About this exercise → Set every entry below down once more, exactly as it stands, without images.

--------

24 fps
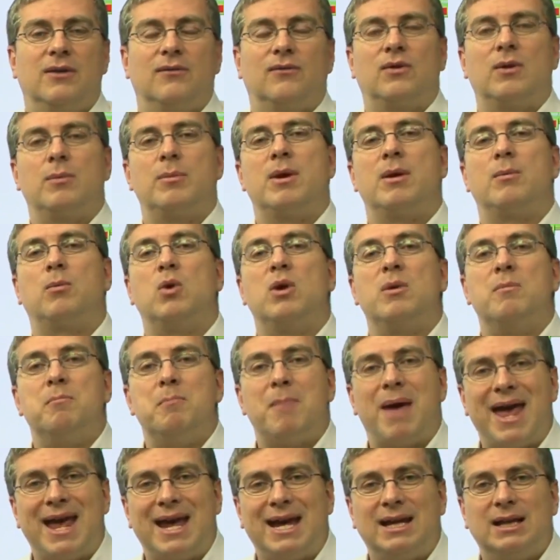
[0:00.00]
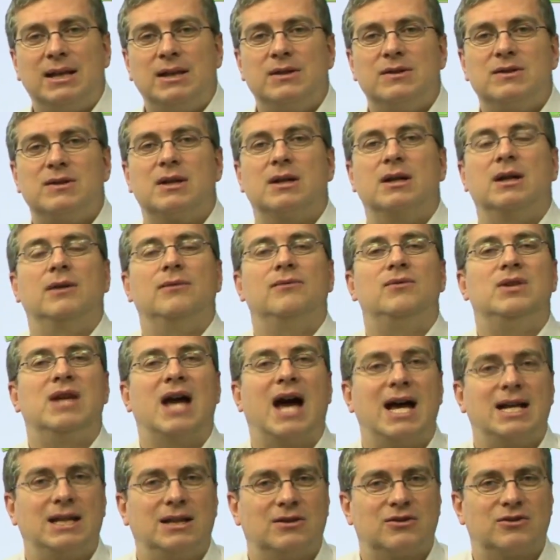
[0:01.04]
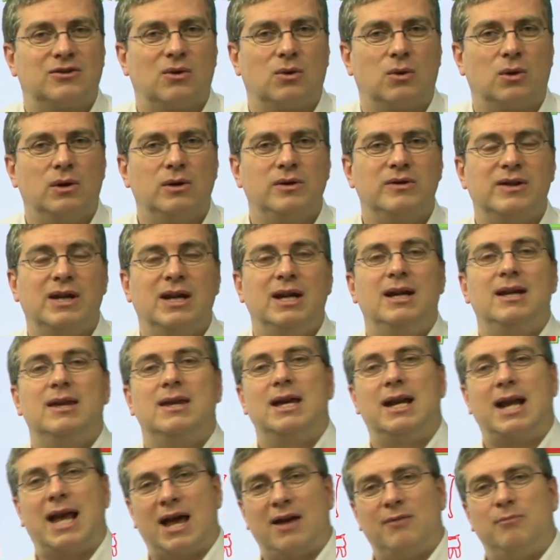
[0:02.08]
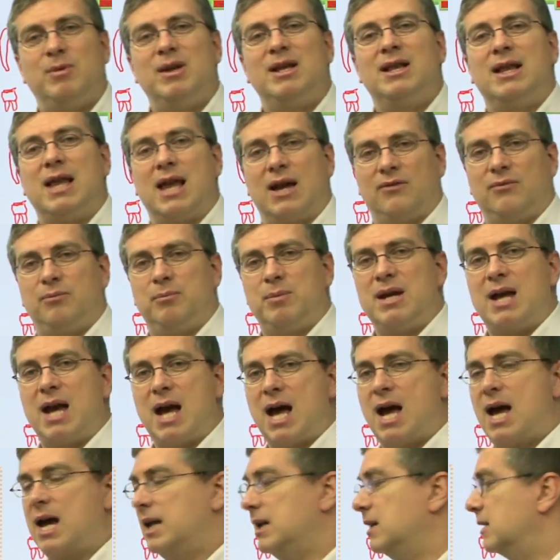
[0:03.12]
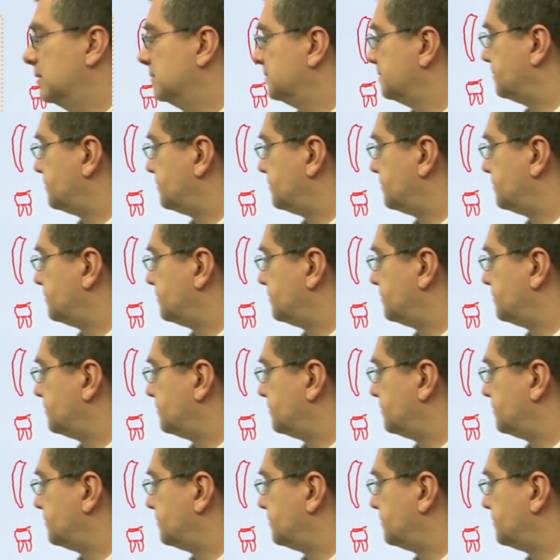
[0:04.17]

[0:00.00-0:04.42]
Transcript: from the remains of dinosaurs that have been left behind.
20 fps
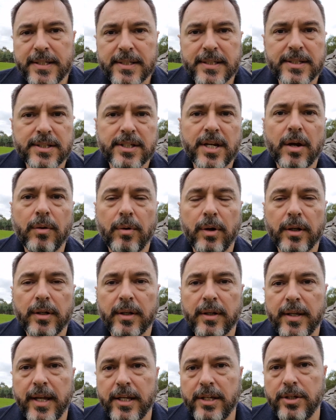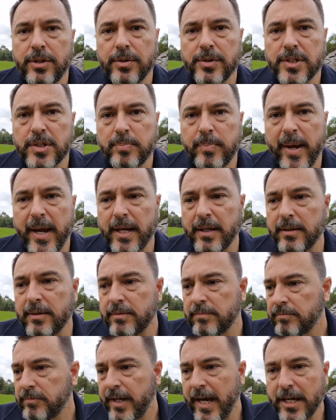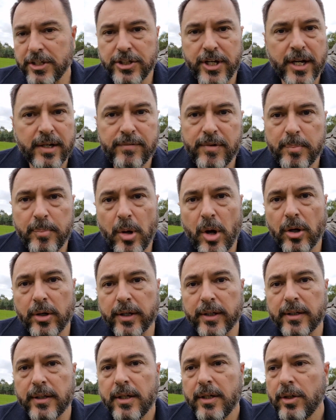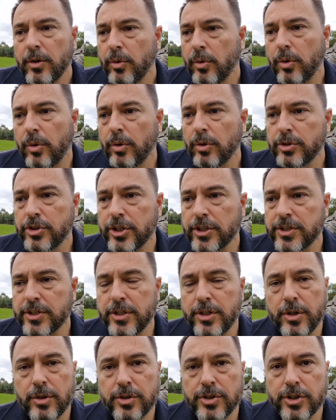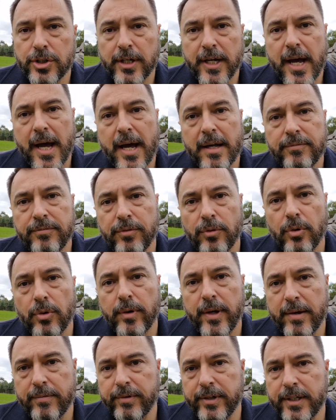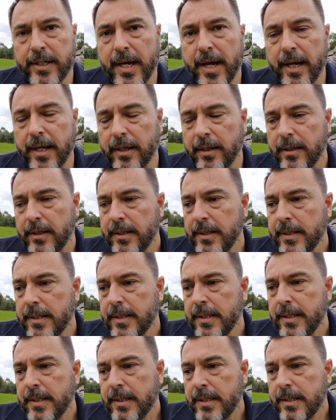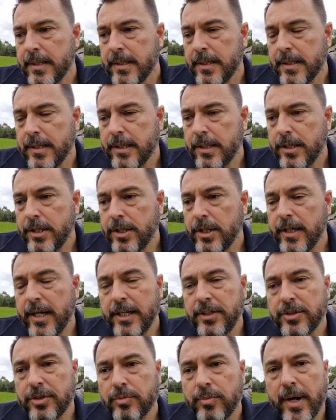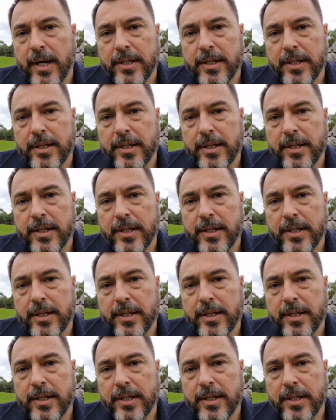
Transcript: and so on that you'd spend cash out of your pocket or just use your card for every day. You need to run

--------

Exercise response →
24 fps
[0:00.00]
[0:01.04]
[0:02.08]
[0:03.12]
[0:04.17]

[0:00.00-0:04.42]
Transcript: from the remains of dinosaurs that have been left behind.
20 fps
Transcript: and so on that you'd spend cash out of your pocket or just use your card for every day. You need to run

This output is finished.